Start of Available data
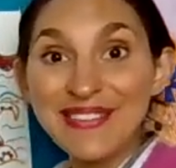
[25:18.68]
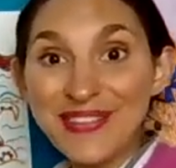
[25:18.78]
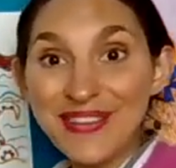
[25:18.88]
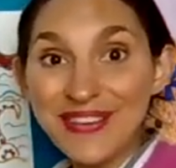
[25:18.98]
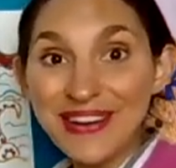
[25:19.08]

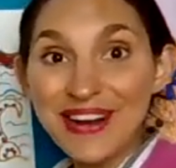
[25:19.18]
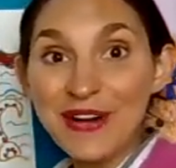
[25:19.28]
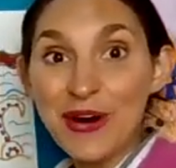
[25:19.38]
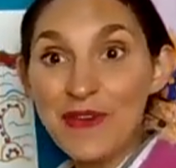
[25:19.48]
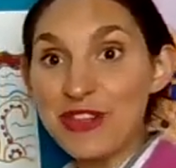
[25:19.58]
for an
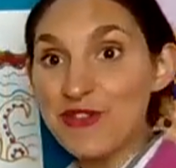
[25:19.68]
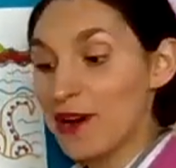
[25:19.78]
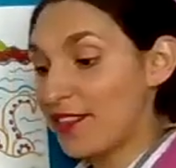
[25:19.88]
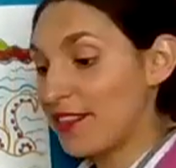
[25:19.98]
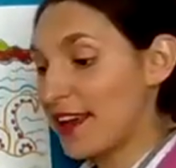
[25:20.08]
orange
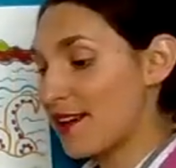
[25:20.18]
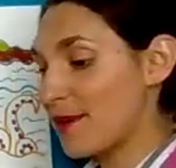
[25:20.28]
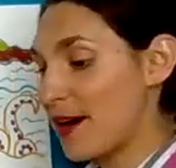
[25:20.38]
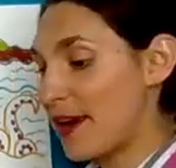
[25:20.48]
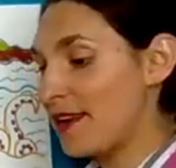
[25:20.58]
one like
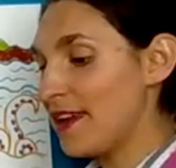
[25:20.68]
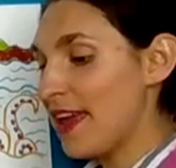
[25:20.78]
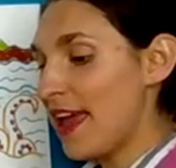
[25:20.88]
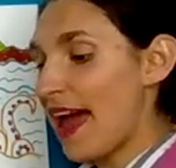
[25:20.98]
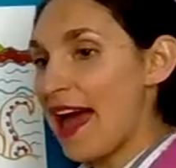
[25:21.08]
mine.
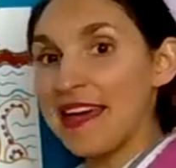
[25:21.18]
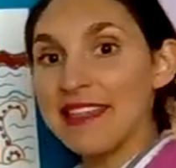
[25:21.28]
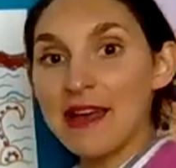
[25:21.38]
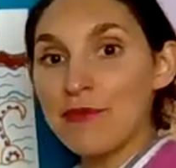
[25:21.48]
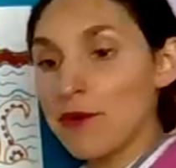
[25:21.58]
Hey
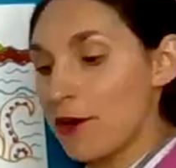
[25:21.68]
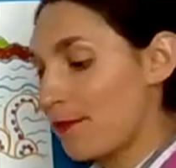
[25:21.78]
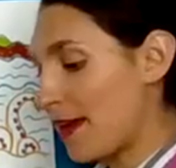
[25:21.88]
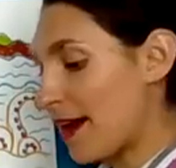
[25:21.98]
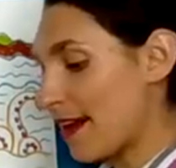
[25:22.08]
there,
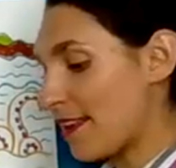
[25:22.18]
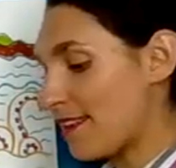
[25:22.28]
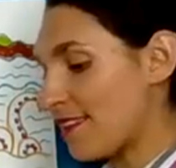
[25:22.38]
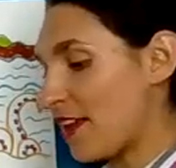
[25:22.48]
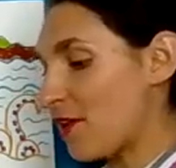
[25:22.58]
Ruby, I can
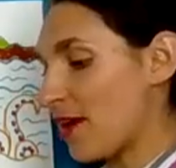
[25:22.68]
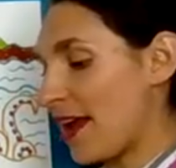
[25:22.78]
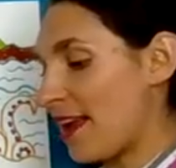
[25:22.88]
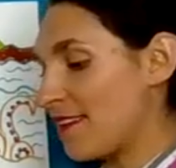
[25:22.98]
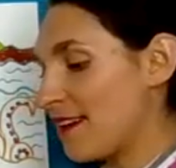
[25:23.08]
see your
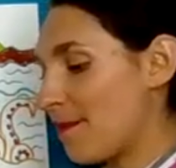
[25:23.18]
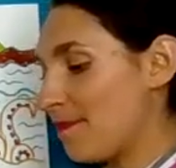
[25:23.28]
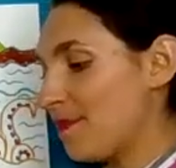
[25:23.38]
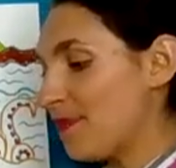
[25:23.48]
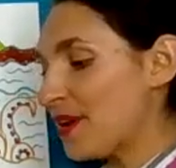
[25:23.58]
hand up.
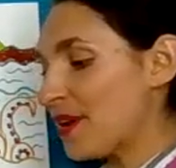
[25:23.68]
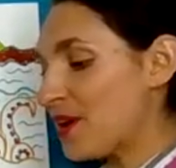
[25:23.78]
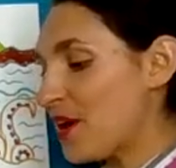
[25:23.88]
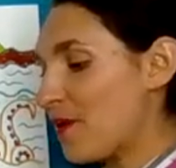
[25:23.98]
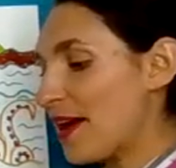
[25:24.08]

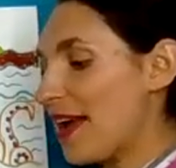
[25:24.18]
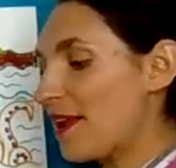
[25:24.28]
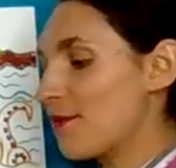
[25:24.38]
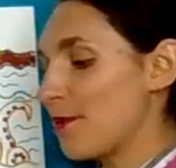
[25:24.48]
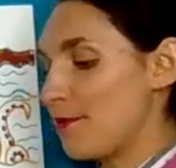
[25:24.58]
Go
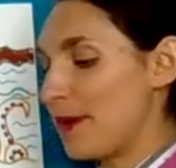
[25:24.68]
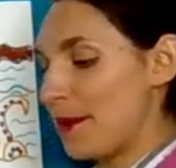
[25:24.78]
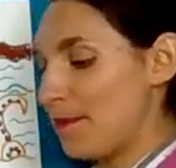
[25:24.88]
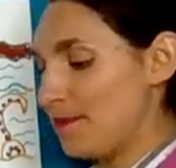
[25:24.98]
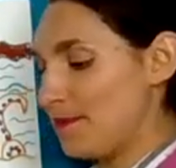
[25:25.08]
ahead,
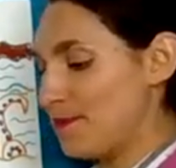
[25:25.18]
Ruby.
End of Available data
Start of Available data
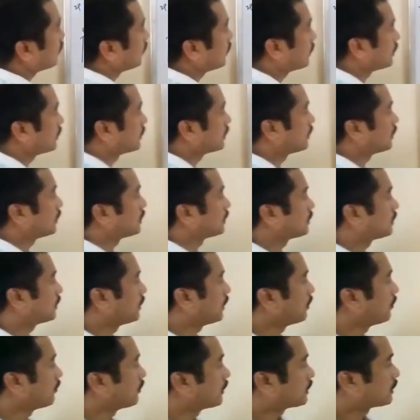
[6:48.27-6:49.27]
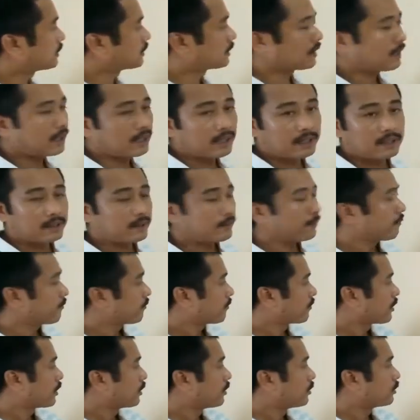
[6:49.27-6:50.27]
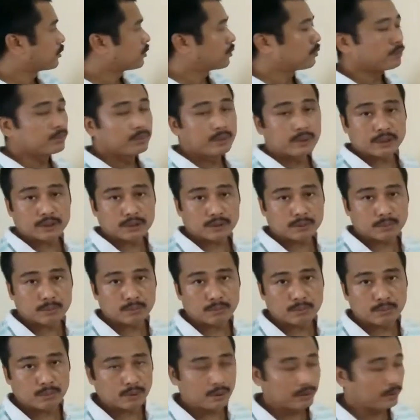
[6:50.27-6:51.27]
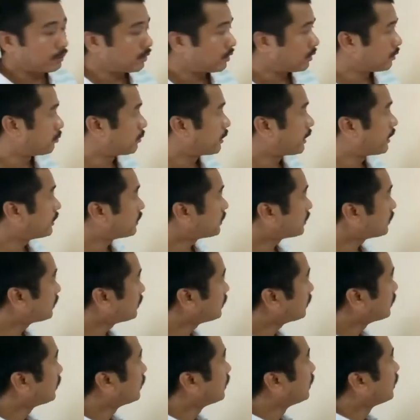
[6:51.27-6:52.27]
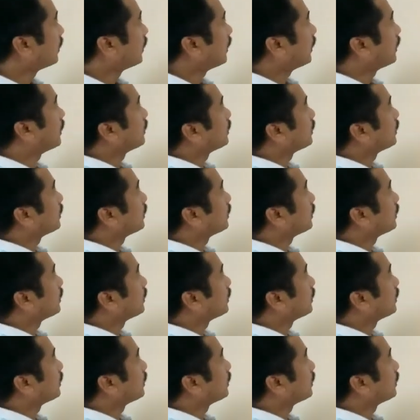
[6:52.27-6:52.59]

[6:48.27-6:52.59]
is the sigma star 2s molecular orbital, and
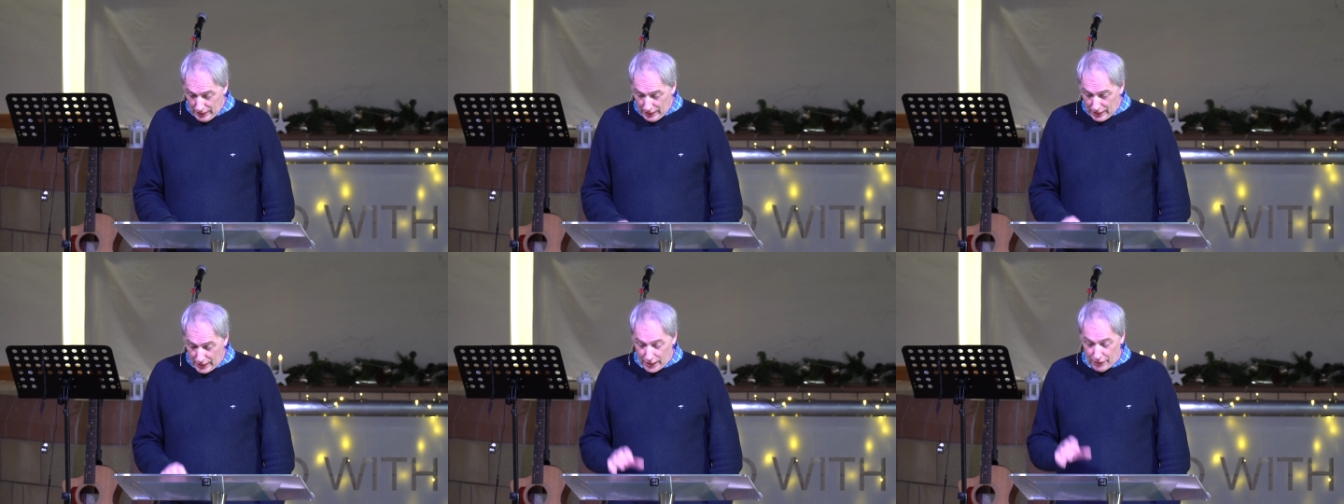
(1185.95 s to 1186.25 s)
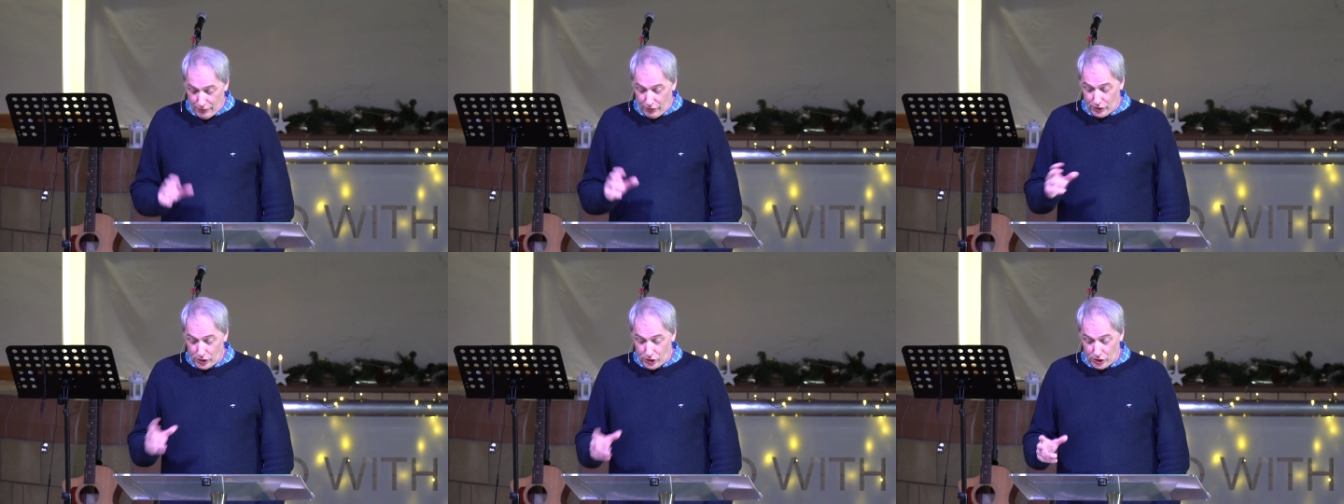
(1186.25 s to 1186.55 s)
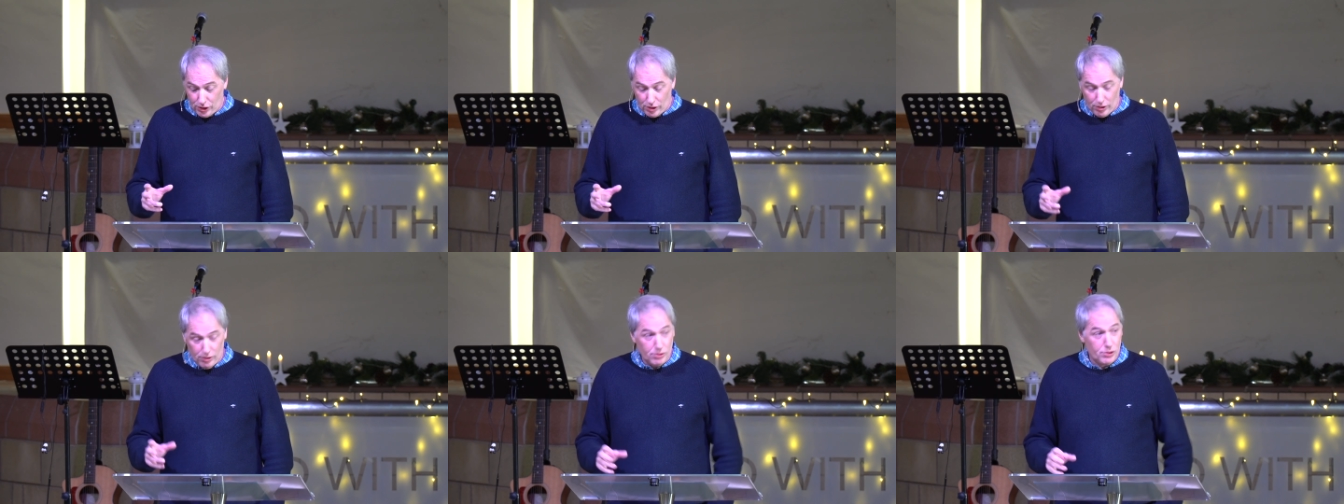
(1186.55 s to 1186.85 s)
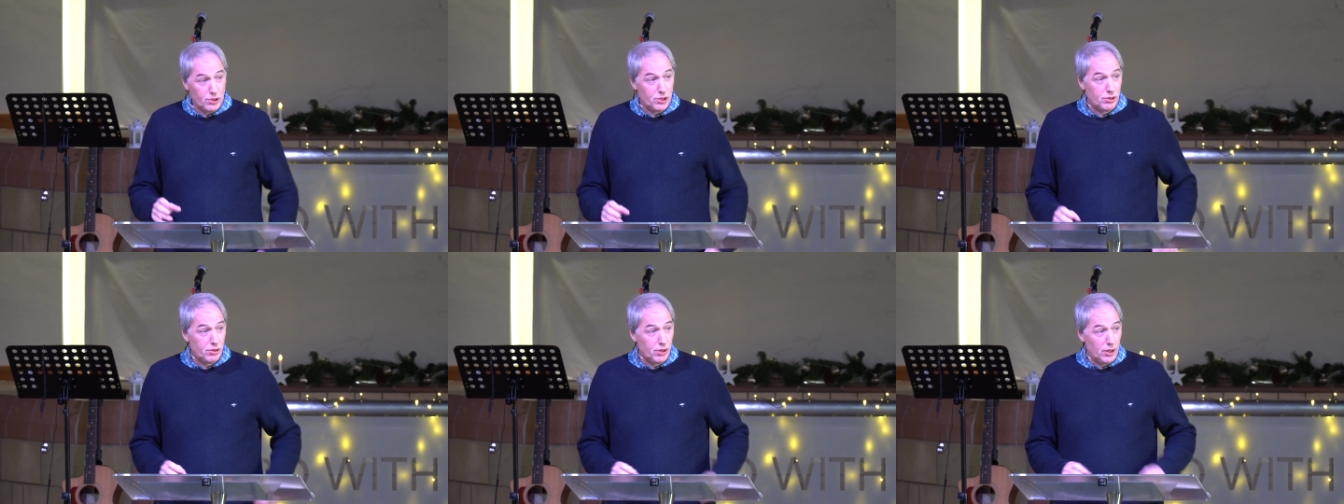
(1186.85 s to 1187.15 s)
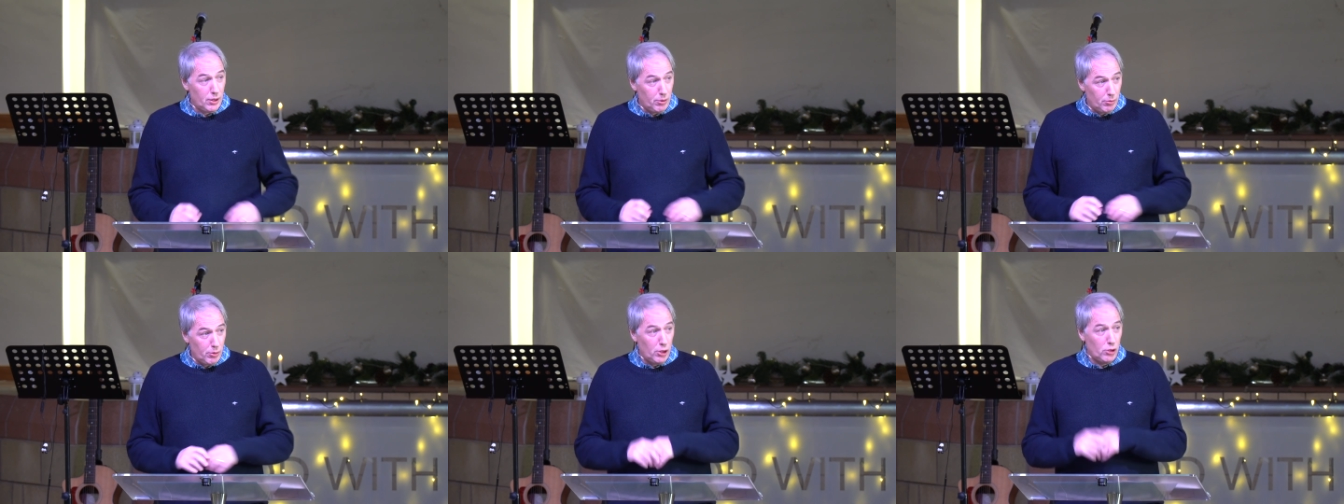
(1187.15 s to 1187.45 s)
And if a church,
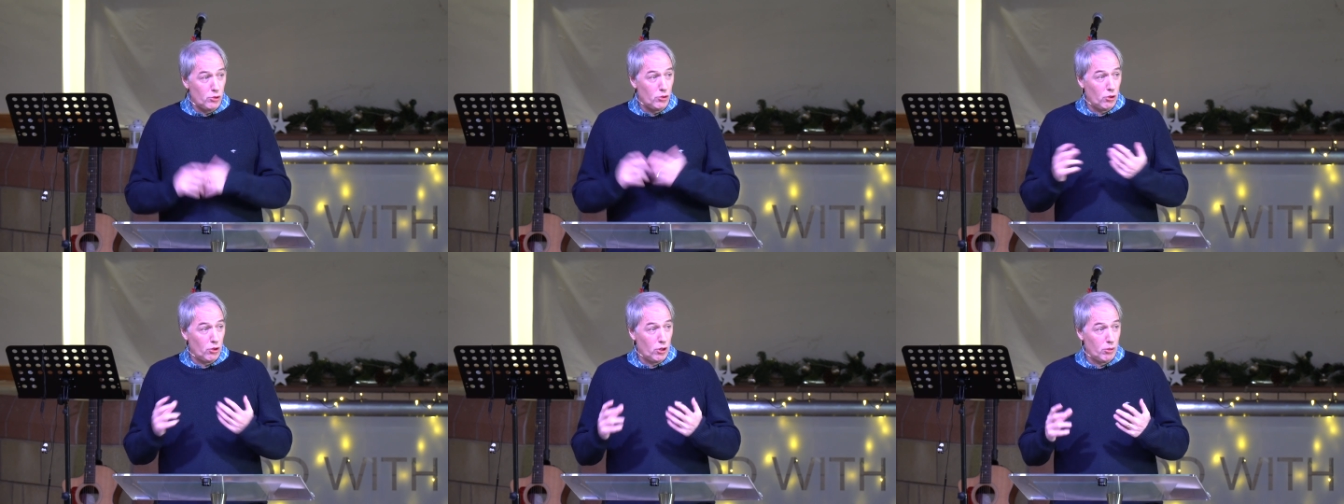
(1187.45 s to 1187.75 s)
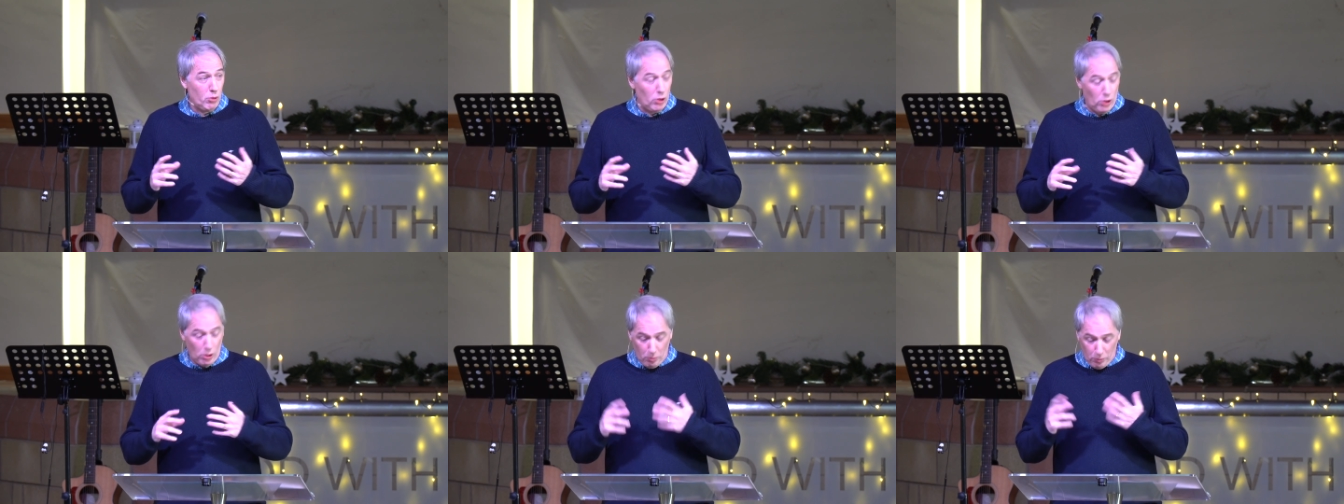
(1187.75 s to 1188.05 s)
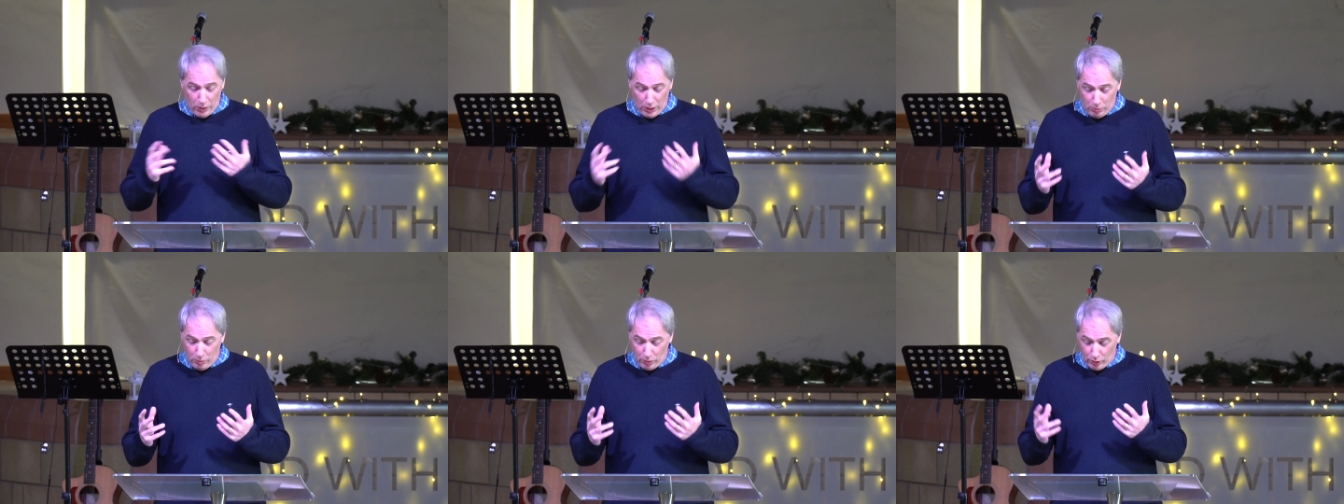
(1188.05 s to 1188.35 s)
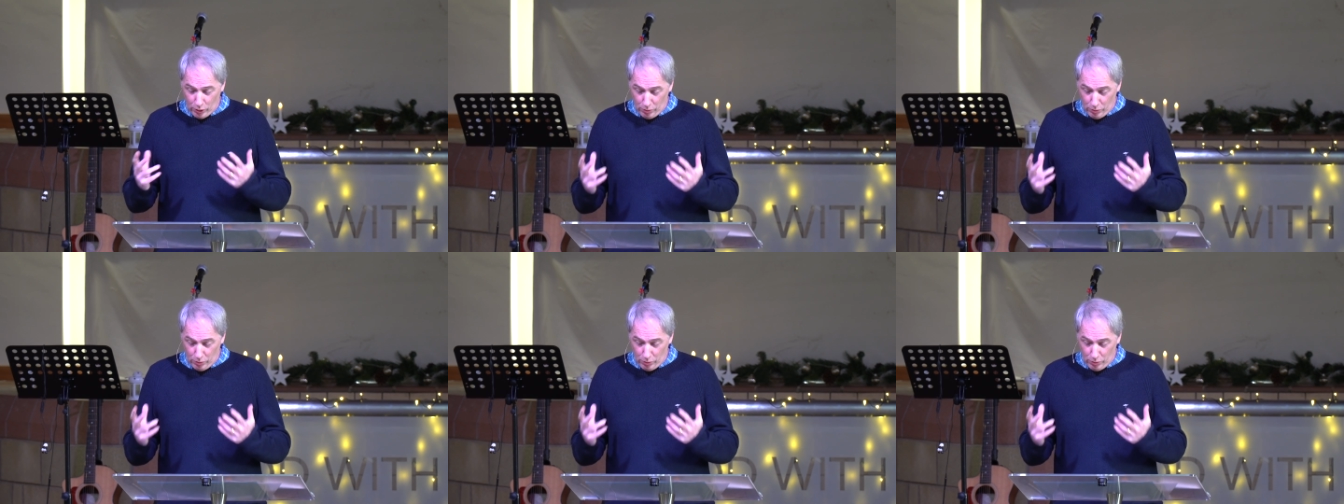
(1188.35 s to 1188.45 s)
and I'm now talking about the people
End of Available data
* _Problem details_
Print exactly, with no pictures, the lines above from the one that holds "[6:49.27-6:50.27]" through the one that holds "(1188.05 s to 1188.35 s)", both of them included.

* _Answer for this exercise_
[6:49.27-6:50.27]
[6:50.27-6:51.27]
[6:51.27-6:52.27]
[6:52.27-6:52.59]

[6:48.27-6:52.59]
is the sigma star 2s molecular orbital, and
(1185.95 s to 1186.25 s)
(1186.25 s to 1186.55 s)
(1186.55 s to 1186.85 s)
(1186.85 s to 1187.15 s)
(1187.15 s to 1187.45 s)
And if a church,
(1187.45 s to 1187.75 s)
(1187.75 s to 1188.05 s)
(1188.05 s to 1188.35 s)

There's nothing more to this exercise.